Interesting... It appears that their Git-over-SSH is broken but git push https://git.heroku.com/patchback.git HEAD
managed to trigger a deployment. I believe it works now but I'll keep this issue open for some time, I still don't understand why some Git/GitHub bits of the interaction with Heroku/Dashboard are broken.
Thanks fox fixing this! In any case, it works quite well again right now.
Looks like another bot hosted on Heroku is suffering the same issue.
Chronographer also needed %s/git:/https:/g
and a manual push. I seems like there's two distinct problems here:
1) Having git://
leftovers in some apps makes Heroku get stuck and eventually time out.

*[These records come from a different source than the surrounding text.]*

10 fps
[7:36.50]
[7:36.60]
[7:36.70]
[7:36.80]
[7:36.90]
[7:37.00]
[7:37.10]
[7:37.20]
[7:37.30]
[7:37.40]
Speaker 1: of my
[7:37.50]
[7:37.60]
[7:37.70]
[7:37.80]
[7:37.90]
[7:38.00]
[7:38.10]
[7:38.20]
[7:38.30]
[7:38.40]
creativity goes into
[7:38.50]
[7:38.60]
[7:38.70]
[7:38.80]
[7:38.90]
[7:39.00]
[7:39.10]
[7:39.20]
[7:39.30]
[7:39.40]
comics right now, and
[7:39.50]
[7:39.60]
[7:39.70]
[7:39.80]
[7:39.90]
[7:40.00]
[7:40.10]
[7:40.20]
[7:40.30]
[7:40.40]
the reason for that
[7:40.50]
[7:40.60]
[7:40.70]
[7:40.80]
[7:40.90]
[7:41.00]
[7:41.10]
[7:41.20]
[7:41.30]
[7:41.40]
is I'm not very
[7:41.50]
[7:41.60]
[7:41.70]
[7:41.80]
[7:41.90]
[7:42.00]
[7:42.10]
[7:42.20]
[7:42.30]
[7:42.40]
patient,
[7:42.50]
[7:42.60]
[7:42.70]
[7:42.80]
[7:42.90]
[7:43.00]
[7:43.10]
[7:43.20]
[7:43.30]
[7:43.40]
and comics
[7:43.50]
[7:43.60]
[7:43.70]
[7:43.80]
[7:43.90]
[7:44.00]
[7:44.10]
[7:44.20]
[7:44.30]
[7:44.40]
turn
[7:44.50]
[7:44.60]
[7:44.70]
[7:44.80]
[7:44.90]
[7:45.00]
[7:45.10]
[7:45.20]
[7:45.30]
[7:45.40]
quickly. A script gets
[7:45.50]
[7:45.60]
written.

Having this fixed and manually redeployed also makes heroku run --app patchback bash
like 4x faster without that I/O wait.
2) Heroku's integration with GitHub is somehow broken since it still errors out with an Internal Server Error when I try to do anything about it.
Oh... Apparently, they've just disabled the GH integration until they're done investigating (emphasis mine):
Update
Based on current progress, we plan to complete our investigation by May 30, 2022. We are continuing with remediation activities and plan to publish additional information about the incident once it’s resolved.

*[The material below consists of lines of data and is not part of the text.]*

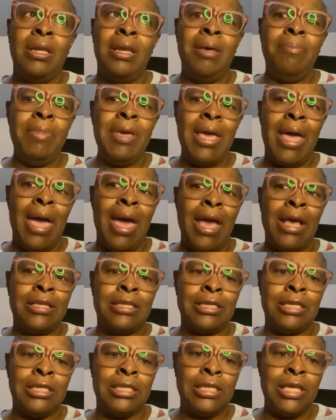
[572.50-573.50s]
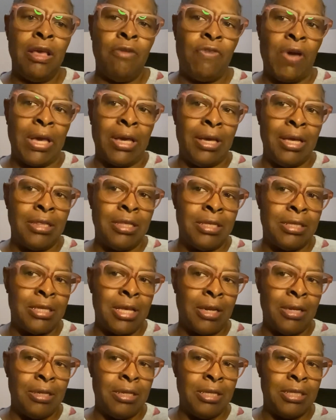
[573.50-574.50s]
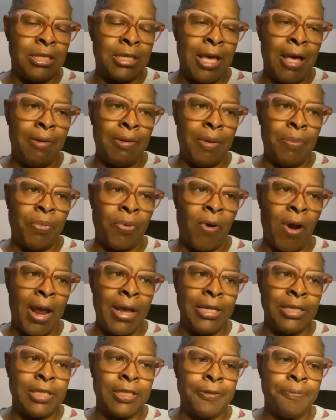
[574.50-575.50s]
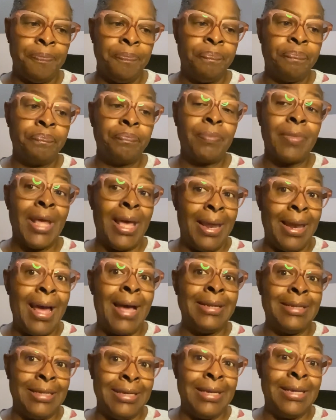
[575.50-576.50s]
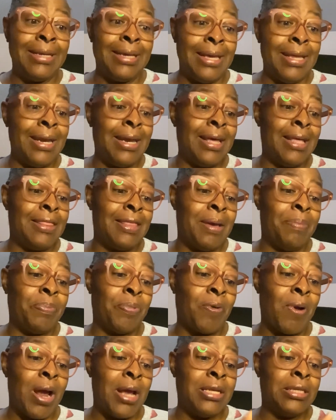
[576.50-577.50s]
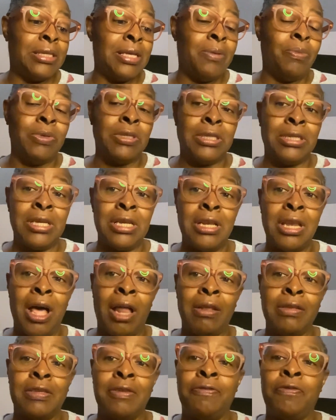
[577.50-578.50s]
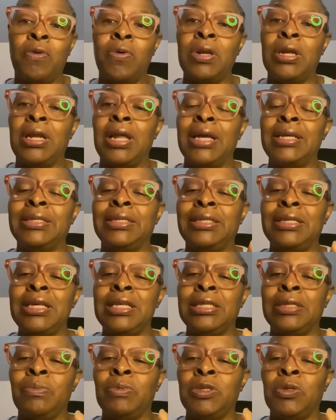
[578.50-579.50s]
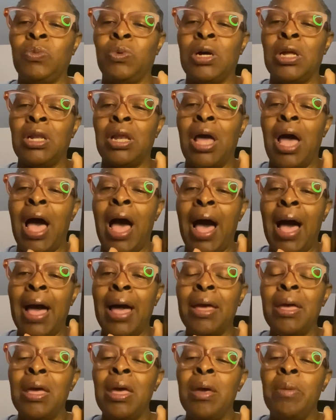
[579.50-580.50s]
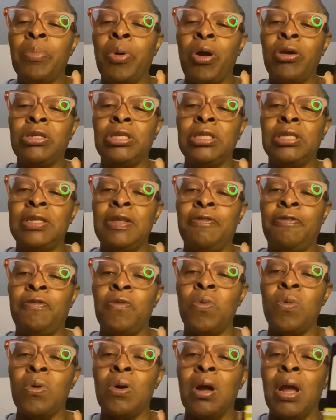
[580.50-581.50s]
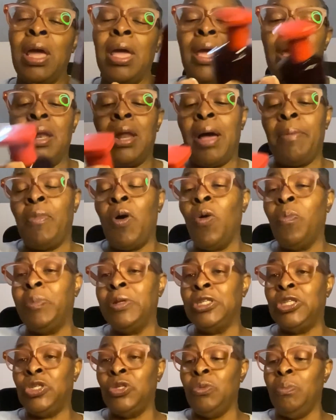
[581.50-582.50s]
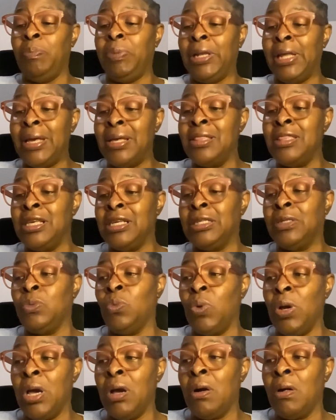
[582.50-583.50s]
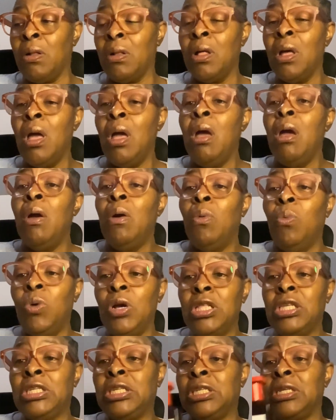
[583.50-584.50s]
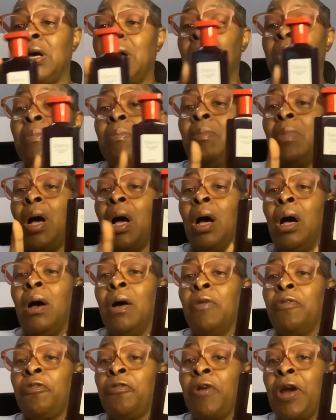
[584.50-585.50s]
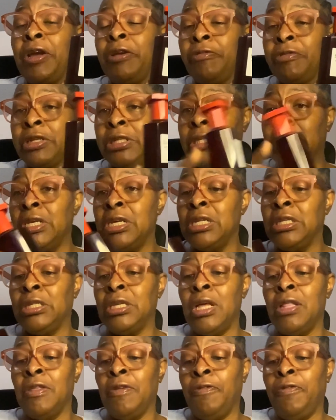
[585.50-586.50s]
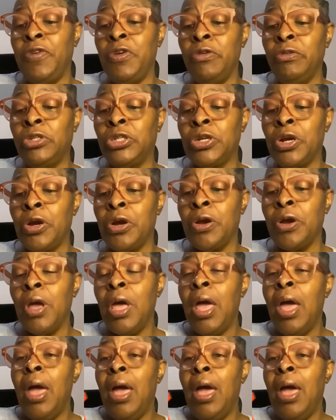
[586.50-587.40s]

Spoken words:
let me ask and see if I can get this at a discounted price. And I did get it at that price. It was $10.49 was what I purchased it for. And I'm hoping to blend this well with some fragrances in the future.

At this time we have seen no additional OAuth tokens compromised beyond what was reported on April 15, 2022. GitHub has contacted all customers they identified as affected by the issue. Heroku completed the necessary password resets on May 5, 2022. We have no evidence of any unauthorized access to Heroku systems since April 14, 2022. In the event we notify customers directly, the email communication will be sent from Salesforce (techcomms@mail.salesforce.com).

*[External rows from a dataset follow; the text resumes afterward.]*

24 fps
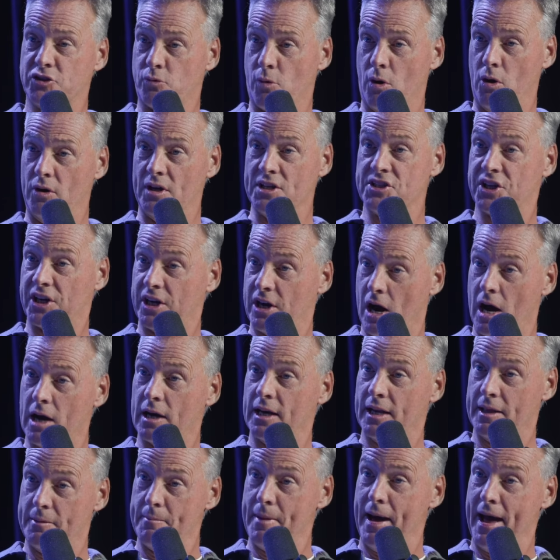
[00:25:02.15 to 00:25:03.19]
role as a
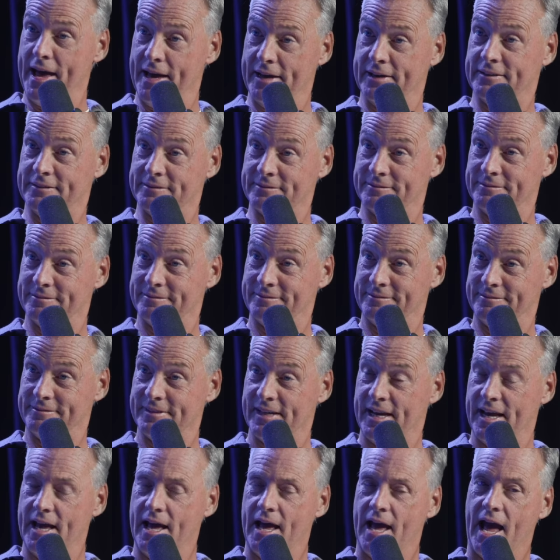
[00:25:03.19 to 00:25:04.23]
godly man. Hmm.
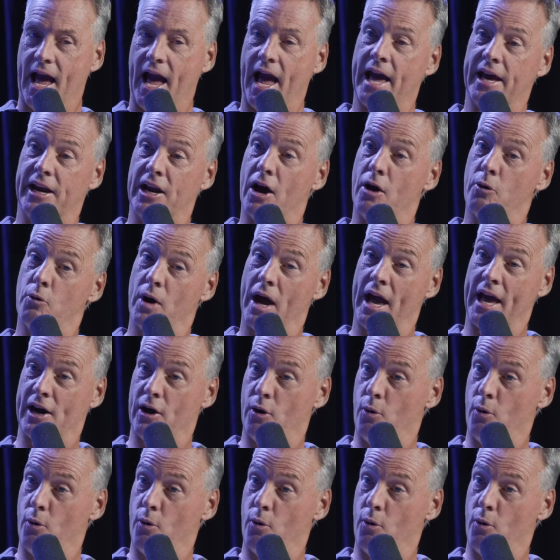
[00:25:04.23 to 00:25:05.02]
And, a, and a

We know you are waiting for us to re-enable our integration with GitHub, and we've committed to you that we will only do so following a security review. We will post more information to status.heroku.com when it is available.
Posted 21 hours ago, May 18, 2022 00:38 UTC
(https://status.heroku.com/incidents/2413)
Closing this issue, then. The workaround has been found, triggering deploys manually is good enough for me for now. Maybe at some point I'll get to integrating this into GHA but it's not a top priority rn.
The bot stopped working. It still worked on Saturday IIRC, but since Monday it definitely no longer works.